Most new frameworks excel at solving simple problems because it makes for cute demos.

Is solid any different?

That’s my question. How does it work at scale, for large complex projects? Is there a whole design system implemented in it? Who’s using it and for what?

The claim that it’s “not complex” doesn’t help.

All that means is there are probably a crap load of things it doesn’t include I’ll have to do myself.

There is no magic bullet that removes complexity from tasks.

React is a complex beast, and a nice clean framework to replace it would be welcome.

…but you have to approach this kind of discussion honestly.

Hello world examples are a dime a dozen.

I feel like if it were actually an order of magnitude less complex, it would be eminently obvious from a blog post about it? Maybe I'm just tired and don't "see it" for whatever reason, or maybe I need to find some better examples.

From the moment I saw a post about immer.js, I was sold because it seemed like an obviously better solution for the vast majority of cases where I would otherwise grab Immutable.js, a library that I wanted to like but inevitably struggled against.

This.. isn't quite as revelatory.
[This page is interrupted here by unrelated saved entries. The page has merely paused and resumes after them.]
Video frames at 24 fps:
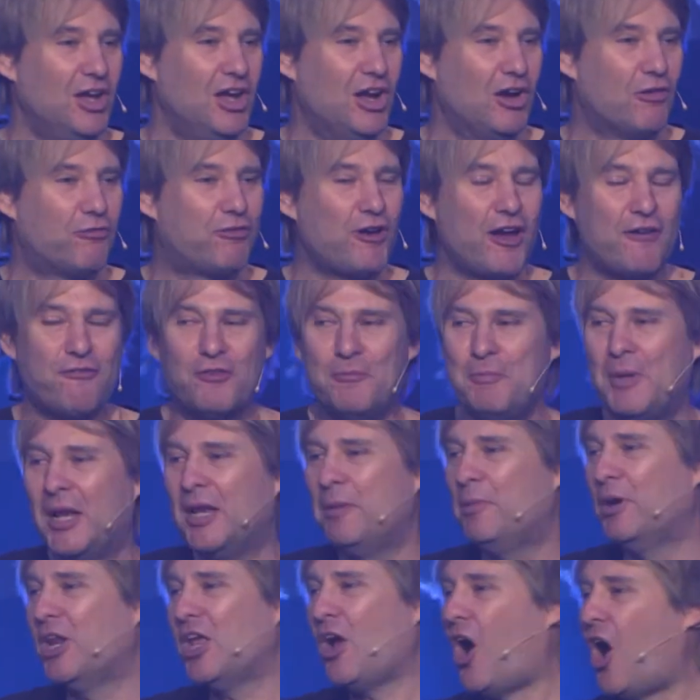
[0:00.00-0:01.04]
free from
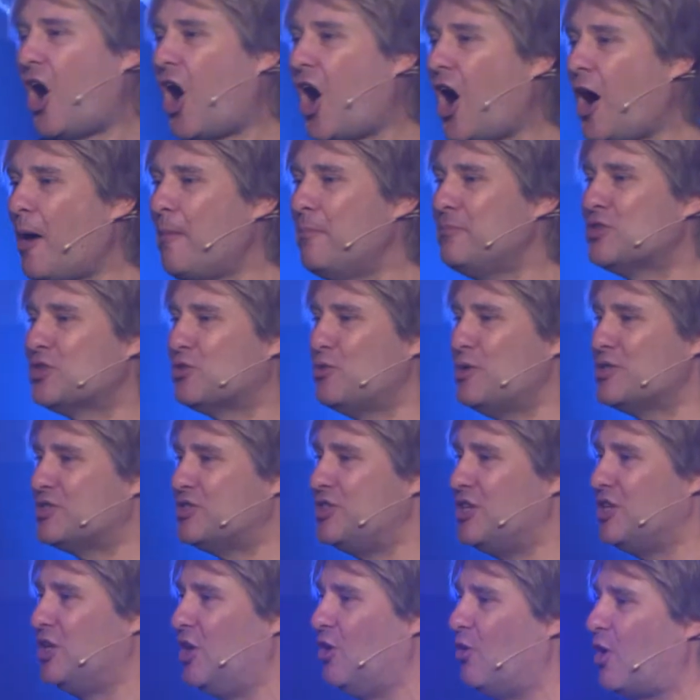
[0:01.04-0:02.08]
anybody
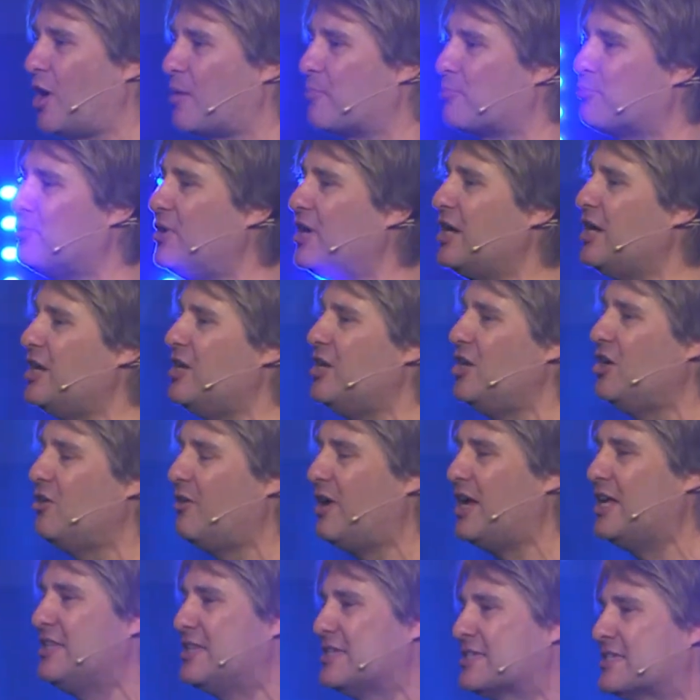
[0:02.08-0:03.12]
arm-twisting you or bringing you
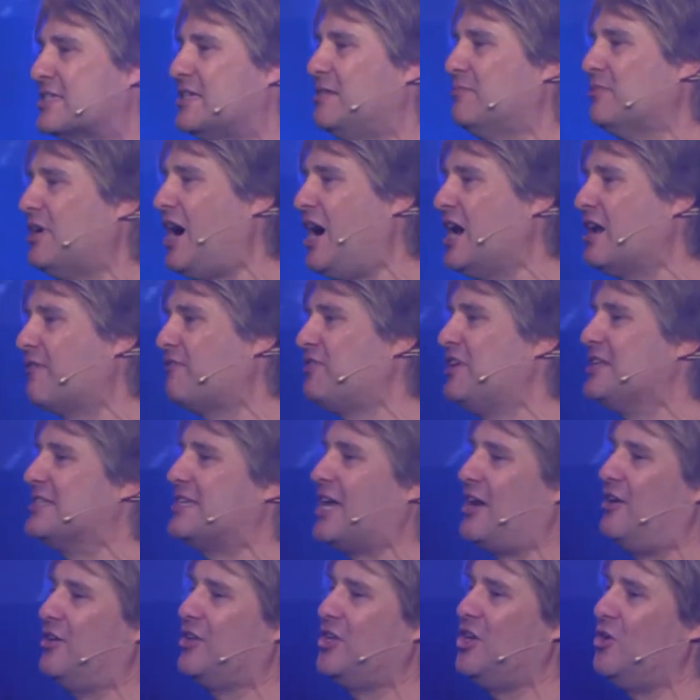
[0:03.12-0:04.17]
into some kind of thing,
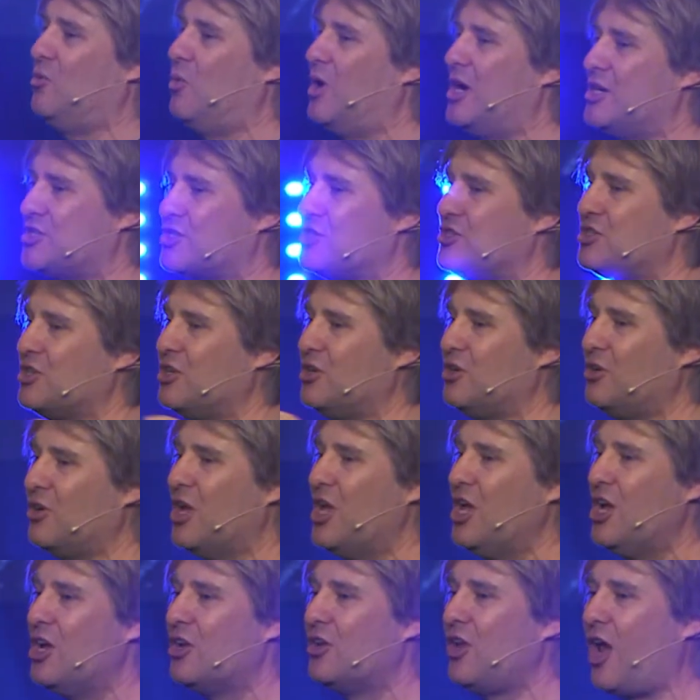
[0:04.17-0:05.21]
telling you what to
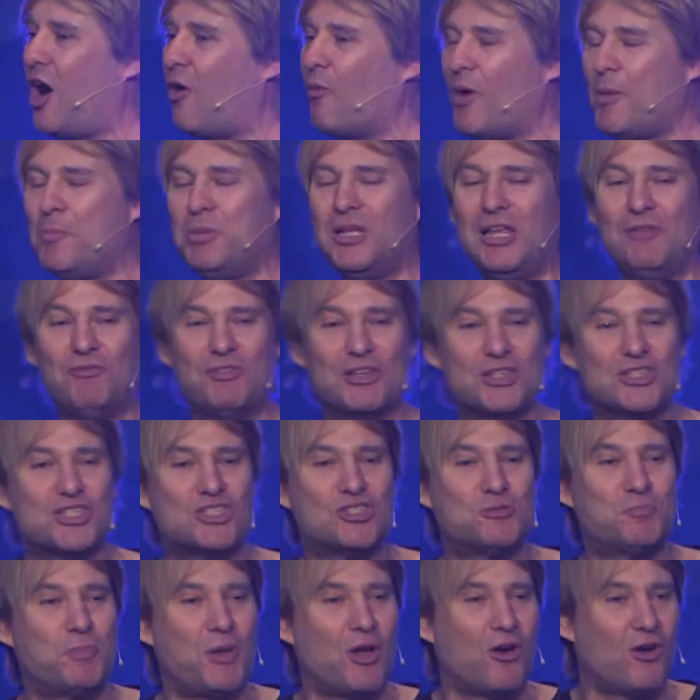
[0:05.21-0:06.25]
do. No, we believe the
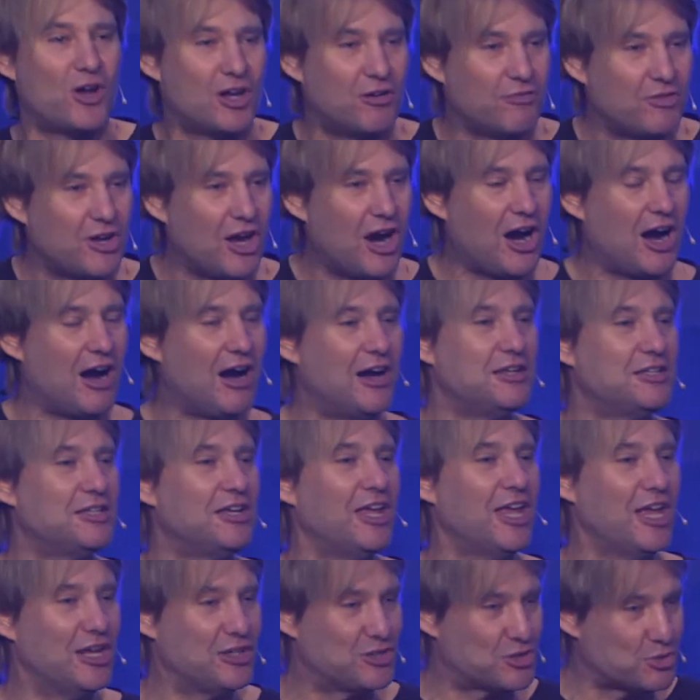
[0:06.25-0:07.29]
Spirit of God
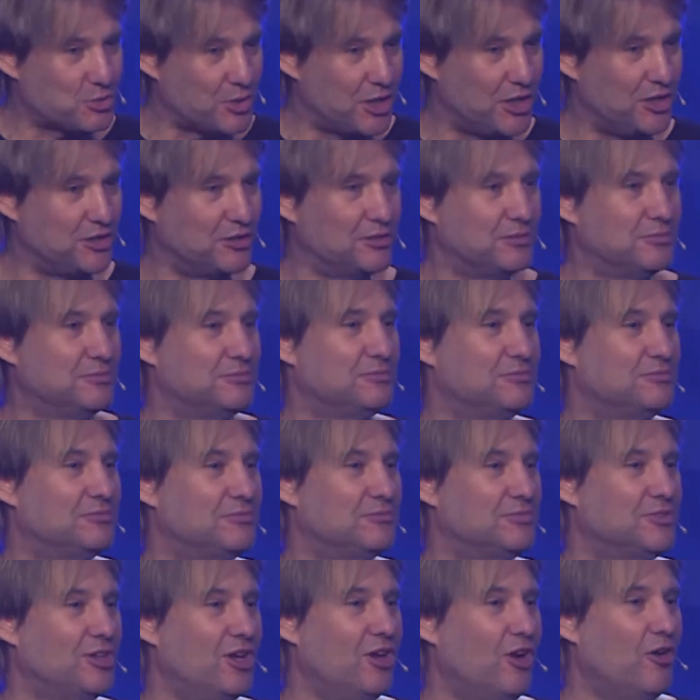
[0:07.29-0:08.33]
is real.
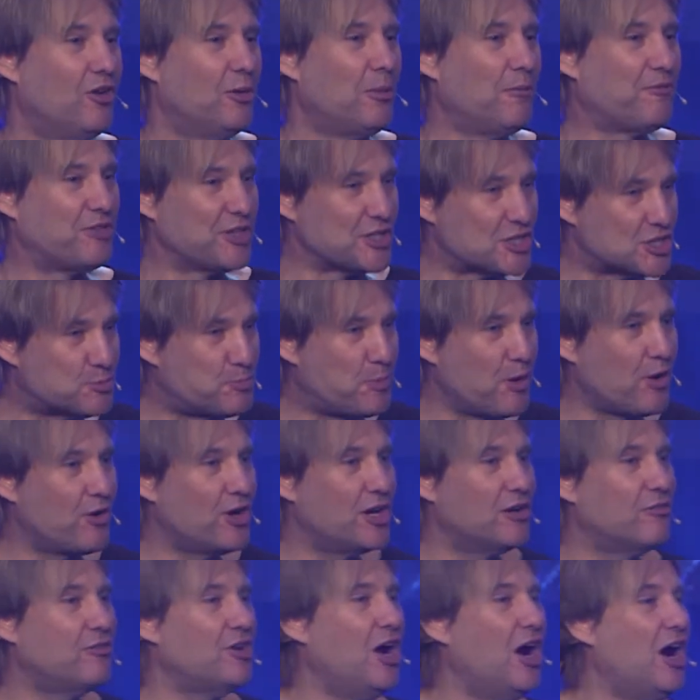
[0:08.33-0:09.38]
With the Spirit
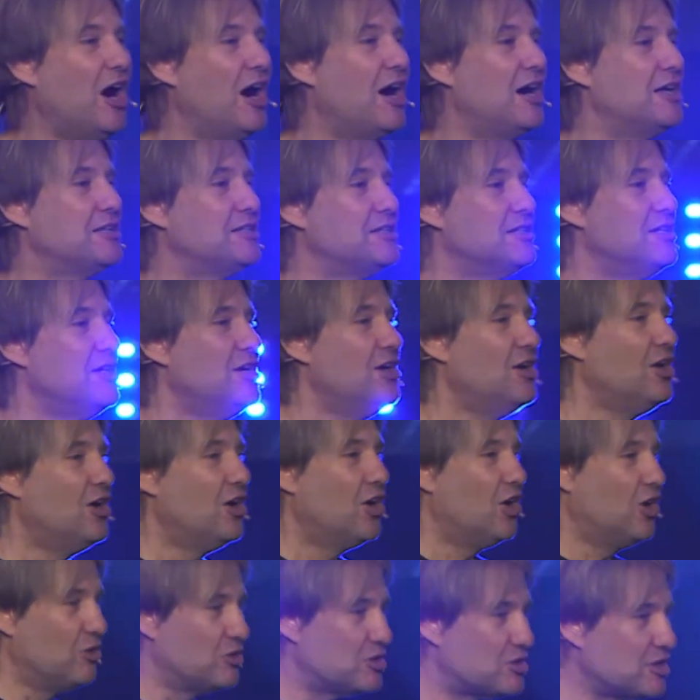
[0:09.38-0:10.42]
of God
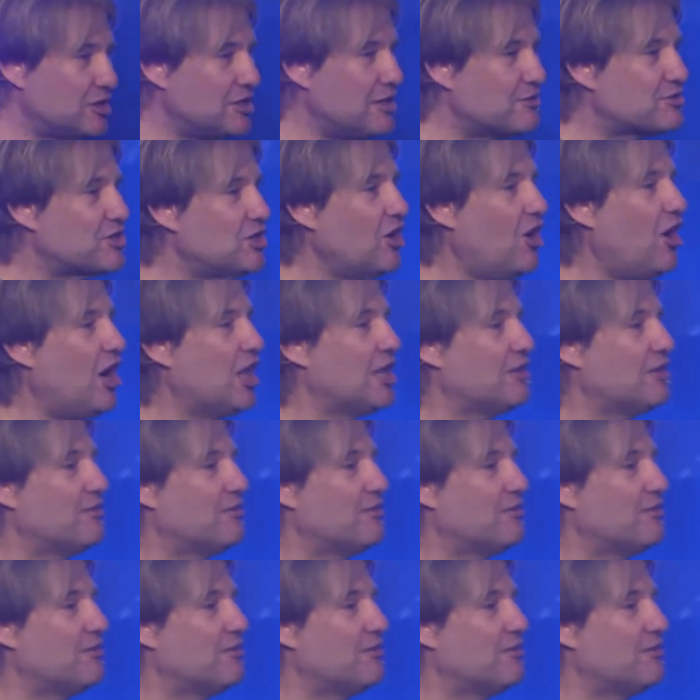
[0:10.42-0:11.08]
who lives in all of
I'm not saying it's not all that you claim it is, it's just that from a glance, I don't see how this somewhat different approach addresses the problems I run into often with React in a major way (beyond the claimed performance boost).
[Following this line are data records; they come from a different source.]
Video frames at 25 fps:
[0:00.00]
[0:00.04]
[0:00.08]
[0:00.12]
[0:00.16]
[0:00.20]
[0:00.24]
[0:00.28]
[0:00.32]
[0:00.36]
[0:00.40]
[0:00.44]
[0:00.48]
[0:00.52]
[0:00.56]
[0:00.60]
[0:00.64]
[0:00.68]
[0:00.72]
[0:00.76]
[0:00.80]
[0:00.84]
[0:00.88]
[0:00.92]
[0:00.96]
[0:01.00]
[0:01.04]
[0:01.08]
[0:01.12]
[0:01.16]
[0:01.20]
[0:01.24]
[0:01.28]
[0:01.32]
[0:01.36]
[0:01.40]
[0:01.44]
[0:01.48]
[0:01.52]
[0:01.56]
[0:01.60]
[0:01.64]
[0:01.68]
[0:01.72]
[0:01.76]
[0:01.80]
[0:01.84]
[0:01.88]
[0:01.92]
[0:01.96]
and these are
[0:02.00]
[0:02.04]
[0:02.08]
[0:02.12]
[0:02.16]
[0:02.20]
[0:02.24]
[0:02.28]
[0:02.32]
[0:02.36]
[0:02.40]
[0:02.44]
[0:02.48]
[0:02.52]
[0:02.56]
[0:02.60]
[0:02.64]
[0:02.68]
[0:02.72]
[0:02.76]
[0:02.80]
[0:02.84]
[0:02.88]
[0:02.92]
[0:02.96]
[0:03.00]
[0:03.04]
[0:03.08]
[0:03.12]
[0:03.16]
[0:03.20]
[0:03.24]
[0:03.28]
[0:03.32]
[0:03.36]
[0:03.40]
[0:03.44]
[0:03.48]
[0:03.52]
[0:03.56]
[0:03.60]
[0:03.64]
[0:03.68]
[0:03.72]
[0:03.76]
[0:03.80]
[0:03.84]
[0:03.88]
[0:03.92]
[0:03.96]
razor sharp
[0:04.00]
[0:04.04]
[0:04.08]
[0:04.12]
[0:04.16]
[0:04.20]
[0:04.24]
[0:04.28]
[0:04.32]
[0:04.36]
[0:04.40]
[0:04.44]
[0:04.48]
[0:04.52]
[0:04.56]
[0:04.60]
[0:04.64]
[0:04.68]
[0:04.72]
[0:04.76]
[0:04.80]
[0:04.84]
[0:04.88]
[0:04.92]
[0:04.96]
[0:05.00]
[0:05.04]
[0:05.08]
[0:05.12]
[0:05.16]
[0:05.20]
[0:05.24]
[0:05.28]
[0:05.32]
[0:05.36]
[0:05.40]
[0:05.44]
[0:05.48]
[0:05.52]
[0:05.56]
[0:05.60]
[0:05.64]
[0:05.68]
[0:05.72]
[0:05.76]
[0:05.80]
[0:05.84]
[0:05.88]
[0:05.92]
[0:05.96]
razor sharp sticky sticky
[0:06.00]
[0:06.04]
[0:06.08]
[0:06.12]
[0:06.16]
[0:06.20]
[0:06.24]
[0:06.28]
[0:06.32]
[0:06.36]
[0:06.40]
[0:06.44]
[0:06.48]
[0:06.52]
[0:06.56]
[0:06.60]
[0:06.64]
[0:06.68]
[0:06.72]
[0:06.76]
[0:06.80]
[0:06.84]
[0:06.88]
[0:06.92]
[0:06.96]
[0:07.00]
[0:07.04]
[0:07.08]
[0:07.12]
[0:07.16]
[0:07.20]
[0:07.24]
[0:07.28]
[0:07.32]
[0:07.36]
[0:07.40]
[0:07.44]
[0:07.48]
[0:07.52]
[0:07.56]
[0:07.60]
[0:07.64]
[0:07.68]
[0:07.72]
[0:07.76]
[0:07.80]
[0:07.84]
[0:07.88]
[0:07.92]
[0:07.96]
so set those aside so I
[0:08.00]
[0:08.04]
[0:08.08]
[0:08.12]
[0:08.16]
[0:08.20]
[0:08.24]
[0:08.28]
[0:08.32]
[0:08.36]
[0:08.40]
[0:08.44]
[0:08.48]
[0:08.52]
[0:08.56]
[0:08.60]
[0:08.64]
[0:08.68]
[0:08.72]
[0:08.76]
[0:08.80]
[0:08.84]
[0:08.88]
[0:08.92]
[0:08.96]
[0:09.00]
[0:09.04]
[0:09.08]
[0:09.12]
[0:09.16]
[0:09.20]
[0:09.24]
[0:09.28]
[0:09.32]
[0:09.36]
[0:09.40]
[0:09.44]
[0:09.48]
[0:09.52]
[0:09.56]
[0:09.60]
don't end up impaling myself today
immer.js can have terrible performance for data structures starting already with 100 of elements. Using JS proxies is not cheap.

We have found that continuing to use immutable.js Map and List but using plain JS objects, not Records is sort-of a sweat spot. But one needs to enforce immutability with Flow/TypeScript read-only types and use the latest immutable.JS to make it work.

My library (see other comments) has components that are about half the amount of code as react or solid and in pure javascript. The javascript shows exactly was is happening, as opposed to the "simplicity" of react that shows a pretend version of what is going on, then 5 years later people discover that is a bit of a problem and now we are onto the next library (solid?).

I wonder if I could have your opinion on my library, and why half the code, native performance is actually more complicated in the long-run. I don't know the answer at the moment. Documentation isn't complete... it is just web components. eg hello world just becomes a function like const component = hello('Andrew'); document.body.append(component); in the example on github. Anyway, the todo shows a more typical real world example I guess.